=== Begin Enclosure ===
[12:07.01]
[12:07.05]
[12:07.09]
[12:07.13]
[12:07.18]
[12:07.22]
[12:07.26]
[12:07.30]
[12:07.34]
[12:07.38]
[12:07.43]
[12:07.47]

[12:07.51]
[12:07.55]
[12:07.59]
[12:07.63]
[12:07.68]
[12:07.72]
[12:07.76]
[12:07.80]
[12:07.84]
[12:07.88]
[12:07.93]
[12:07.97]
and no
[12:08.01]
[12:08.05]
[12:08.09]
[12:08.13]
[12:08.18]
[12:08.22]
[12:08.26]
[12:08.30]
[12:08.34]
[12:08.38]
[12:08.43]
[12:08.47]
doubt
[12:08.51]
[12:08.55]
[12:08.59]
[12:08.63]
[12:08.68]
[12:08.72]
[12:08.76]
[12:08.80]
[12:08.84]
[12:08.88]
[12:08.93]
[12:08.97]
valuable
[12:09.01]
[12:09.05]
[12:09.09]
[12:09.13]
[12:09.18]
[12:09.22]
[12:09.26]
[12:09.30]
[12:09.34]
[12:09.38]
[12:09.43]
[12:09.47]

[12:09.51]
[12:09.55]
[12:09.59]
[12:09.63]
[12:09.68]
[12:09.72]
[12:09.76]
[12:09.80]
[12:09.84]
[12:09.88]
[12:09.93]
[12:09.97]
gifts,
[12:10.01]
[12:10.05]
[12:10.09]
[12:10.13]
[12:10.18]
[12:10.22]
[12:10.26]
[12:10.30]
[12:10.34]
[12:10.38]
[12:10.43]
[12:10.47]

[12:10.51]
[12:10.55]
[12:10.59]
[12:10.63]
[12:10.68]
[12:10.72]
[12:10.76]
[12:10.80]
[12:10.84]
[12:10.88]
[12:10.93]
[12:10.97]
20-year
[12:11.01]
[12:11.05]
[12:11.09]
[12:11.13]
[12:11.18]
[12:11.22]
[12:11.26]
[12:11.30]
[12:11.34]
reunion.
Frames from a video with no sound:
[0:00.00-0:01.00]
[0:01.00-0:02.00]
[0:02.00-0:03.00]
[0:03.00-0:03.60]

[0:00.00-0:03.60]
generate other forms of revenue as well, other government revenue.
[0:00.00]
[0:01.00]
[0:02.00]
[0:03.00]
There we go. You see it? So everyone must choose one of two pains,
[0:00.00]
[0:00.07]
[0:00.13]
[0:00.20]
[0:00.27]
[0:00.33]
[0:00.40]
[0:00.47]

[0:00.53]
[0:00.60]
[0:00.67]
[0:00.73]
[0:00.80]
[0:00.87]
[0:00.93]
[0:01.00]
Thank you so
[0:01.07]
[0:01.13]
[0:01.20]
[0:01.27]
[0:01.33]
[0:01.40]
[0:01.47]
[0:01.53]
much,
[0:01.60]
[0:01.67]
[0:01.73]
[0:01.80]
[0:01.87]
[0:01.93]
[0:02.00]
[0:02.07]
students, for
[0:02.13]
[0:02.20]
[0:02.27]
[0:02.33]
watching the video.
=== End Enclosure ===
- **REQUIREMENT**
In full and unchanged, repeat the data above.

- **THE COMPLETED TASK**
[12:07.01]
[12:07.05]
[12:07.09]
[12:07.13]
[12:07.18]
[12:07.22]
[12:07.26]
[12:07.30]
[12:07.34]
[12:07.38]
[12:07.43]
[12:07.47]

[12:07.51]
[12:07.55]
[12:07.59]
[12:07.63]
[12:07.68]
[12:07.72]
[12:07.76]
[12:07.80]
[12:07.84]
[12:07.88]
[12:07.93]
[12:07.97]
and no
[12:08.01]
[12:08.05]
[12:08.09]
[12:08.13]
[12:08.18]
[12:08.22]
[12:08.26]
[12:08.30]
[12:08.34]
[12:08.38]
[12:08.43]
[12:08.47]
doubt
[12:08.51]
[12:08.55]
[12:08.59]
[12:08.63]
[12:08.68]
[12:08.72]
[12:08.76]
[12:08.80]
[12:08.84]
[12:08.88]
[12:08.93]
[12:08.97]
valuable
[12:09.01]
[12:09.05]
[12:09.09]
[12:09.13]
[12:09.18]
[12:09.22]
[12:09.26]
[12:09.30]
[12:09.34]
[12:09.38]
[12:09.43]
[12:09.47]

[12:09.51]
[12:09.55]
[12:09.59]
[12:09.63]
[12:09.68]
[12:09.72]
[12:09.76]
[12:09.80]
[12:09.84]
[12:09.88]
[12:09.93]
[12:09.97]
gifts,
[12:10.01]
[12:10.05]
[12:10.09]
[12:10.13]
[12:10.18]
[12:10.22]
[12:10.26]
[12:10.30]
[12:10.34]
[12:10.38]
[12:10.43]
[12:10.47]

[12:10.51]
[12:10.55]
[12:10.59]
[12:10.63]
[12:10.68]
[12:10.72]
[12:10.76]
[12:10.80]
[12:10.84]
[12:10.88]
[12:10.93]
[12:10.97]
20-year
[12:11.01]
[12:11.05]
[12:11.09]
[12:11.13]
[12:11.18]
[12:11.22]
[12:11.26]
[12:11.30]
[12:11.34]
reunion.
Frames from a video with no sound:
[0:00.00-0:01.00]
[0:01.00-0:02.00]
[0:02.00-0:03.00]
[0:03.00-0:03.60]

[0:00.00-0:03.60]
generate other forms of revenue as well, other government revenue.
[0:00.00]
[0:01.00]
[0:02.00]
[0:03.00]
There we go. You see it? So everyone must choose one of two pains,
[0:00.00]
[0:00.07]
[0:00.13]
[0:00.20]
[0:00.27]
[0:00.33]
[0:00.40]
[0:00.47]

[0:00.53]
[0:00.60]
[0:00.67]
[0:00.73]
[0:00.80]
[0:00.87]
[0:00.93]
[0:01.00]
Thank you so
[0:01.07]
[0:01.13]
[0:01.20]
[0:01.27]
[0:01.33]
[0:01.40]
[0:01.47]
[0:01.53]
much,
[0:01.60]
[0:01.67]
[0:01.73]
[0:01.80]
[0:01.87]
[0:01.93]
[0:02.00]
[0:02.07]
students, for
[0:02.13]
[0:02.20]
[0:02.27]
[0:02.33]
watching the video.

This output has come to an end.